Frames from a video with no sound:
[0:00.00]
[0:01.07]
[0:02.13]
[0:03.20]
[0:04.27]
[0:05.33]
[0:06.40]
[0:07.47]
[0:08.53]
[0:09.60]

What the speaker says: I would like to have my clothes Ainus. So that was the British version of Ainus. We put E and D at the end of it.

* * *

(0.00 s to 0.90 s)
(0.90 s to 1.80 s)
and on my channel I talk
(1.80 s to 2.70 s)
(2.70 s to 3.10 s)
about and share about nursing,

---

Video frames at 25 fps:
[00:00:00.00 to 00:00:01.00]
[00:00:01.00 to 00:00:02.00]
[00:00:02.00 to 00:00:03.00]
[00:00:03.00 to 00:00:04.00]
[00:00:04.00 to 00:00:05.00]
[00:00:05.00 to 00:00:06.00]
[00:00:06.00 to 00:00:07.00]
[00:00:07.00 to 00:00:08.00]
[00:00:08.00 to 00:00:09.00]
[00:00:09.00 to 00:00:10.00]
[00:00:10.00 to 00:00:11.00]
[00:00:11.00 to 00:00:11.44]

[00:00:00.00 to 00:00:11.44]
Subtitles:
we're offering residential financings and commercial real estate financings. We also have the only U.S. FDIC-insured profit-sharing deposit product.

:: YOUR INSTRUCTIONS ::
As listed above, the lines from the line with "Frames from a" to the line with "What the speaker" are to be echoed exactly, with both ends included and nothing added.

:: WRITTEN ANSWER ::
Frames from a video with no sound:
[0:00.00]
[0:01.07]
[0:02.13]
[0:03.20]
[0:04.27]
[0:05.33]
[0:06.40]
[0:07.47]
[0:08.53]
[0:09.60]

What the speaker says: I would like to have my clothes Ainus. So that was the British version of Ainus. We put E and D at the end of it.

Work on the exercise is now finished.